RECORDS PROVIDED:
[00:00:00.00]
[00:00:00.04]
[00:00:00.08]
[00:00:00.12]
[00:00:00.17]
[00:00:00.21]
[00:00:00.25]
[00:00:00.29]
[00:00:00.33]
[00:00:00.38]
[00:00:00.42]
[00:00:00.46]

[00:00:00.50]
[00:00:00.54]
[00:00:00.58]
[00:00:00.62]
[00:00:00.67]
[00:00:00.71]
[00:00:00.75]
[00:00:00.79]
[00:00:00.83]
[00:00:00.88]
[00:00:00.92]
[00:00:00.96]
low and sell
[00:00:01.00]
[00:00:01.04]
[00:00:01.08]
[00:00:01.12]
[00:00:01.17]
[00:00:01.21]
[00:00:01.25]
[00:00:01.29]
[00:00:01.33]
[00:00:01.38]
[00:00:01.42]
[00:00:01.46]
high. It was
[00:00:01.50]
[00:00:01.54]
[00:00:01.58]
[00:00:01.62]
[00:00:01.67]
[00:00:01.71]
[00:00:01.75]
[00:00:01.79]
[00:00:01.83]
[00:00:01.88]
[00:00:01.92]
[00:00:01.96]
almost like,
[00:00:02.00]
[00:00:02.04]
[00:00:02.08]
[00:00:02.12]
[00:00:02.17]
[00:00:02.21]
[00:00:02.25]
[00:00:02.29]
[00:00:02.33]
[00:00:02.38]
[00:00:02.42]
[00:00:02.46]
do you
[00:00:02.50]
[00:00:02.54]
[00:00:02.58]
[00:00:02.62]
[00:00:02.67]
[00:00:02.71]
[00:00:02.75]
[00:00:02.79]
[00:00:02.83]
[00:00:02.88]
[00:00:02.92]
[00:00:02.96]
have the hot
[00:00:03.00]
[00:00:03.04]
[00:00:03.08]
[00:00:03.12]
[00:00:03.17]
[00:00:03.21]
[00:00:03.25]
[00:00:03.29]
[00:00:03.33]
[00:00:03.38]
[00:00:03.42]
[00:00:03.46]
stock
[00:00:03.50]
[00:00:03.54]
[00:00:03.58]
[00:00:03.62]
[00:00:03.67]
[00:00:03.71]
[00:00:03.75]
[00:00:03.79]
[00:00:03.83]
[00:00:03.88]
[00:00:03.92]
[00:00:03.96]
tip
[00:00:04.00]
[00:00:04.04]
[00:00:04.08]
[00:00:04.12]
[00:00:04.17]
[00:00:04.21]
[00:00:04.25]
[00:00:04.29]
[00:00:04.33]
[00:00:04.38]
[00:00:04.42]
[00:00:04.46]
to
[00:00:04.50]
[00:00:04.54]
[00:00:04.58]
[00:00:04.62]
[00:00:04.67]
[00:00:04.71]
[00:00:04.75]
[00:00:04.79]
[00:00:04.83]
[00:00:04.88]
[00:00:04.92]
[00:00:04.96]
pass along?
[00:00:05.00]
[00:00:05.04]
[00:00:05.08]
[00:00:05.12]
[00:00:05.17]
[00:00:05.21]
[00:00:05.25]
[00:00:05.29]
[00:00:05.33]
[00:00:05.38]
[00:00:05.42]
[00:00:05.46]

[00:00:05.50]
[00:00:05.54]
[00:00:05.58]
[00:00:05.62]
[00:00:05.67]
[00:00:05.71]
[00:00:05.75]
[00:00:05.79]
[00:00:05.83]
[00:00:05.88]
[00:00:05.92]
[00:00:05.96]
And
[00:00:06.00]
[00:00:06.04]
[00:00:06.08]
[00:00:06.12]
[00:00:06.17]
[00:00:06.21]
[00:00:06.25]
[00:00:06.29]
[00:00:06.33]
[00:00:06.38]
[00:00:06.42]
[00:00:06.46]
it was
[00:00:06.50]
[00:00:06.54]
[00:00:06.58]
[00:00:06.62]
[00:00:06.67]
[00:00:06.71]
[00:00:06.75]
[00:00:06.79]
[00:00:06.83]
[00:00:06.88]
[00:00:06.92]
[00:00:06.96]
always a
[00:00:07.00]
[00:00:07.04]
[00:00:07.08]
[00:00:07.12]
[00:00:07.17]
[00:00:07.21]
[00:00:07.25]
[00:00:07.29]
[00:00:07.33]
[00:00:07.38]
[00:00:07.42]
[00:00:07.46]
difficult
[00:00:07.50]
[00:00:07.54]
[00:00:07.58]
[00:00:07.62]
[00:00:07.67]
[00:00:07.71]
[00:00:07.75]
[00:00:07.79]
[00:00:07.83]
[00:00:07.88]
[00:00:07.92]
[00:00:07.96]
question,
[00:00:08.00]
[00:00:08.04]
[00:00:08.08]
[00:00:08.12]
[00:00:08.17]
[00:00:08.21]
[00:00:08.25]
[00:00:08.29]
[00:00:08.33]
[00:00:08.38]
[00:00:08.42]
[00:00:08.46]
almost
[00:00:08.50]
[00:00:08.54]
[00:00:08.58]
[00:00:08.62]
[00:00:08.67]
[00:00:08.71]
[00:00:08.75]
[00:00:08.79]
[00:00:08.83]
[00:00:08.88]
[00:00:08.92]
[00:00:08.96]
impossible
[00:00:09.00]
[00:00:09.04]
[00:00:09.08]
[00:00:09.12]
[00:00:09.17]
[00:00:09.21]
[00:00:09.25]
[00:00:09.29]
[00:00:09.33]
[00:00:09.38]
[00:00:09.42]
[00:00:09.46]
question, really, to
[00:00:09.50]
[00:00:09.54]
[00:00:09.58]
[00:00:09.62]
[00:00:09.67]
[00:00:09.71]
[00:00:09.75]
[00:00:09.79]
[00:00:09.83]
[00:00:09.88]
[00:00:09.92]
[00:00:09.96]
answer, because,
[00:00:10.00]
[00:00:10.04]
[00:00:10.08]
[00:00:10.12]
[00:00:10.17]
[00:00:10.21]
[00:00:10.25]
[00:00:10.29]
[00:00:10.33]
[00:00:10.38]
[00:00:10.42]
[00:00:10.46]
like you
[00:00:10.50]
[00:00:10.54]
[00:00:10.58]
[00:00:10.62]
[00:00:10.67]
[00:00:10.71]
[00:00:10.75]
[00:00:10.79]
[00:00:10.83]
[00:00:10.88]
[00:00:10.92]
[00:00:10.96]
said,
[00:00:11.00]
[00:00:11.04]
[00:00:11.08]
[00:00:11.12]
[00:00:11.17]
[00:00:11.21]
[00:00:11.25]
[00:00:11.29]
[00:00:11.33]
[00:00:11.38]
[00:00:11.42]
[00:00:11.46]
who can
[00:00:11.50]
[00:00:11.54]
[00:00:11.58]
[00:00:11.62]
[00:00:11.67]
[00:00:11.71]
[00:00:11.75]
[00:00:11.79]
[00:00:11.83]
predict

PROBLEM TO WORK ON:
Starting at the line above that contains "[00:00:02.62]", repeat each line exactly up to and including the line that contains "[00:00:03.79]", and stop there.

COMPLETED TASK:
[00:00:02.62]
[00:00:02.67]
[00:00:02.71]
[00:00:02.75]
[00:00:02.79]
[00:00:02.83]
[00:00:02.88]
[00:00:02.92]
[00:00:02.96]
have the hot
[00:00:03.00]
[00:00:03.04]
[00:00:03.08]
[00:00:03.12]
[00:00:03.17]
[00:00:03.21]
[00:00:03.25]
[00:00:03.29]
[00:00:03.33]
[00:00:03.38]
[00:00:03.42]
[00:00:03.46]
stock
[00:00:03.50]
[00:00:03.54]
[00:00:03.58]
[00:00:03.62]
[00:00:03.67]
[00:00:03.71]
[00:00:03.75]
[00:00:03.79]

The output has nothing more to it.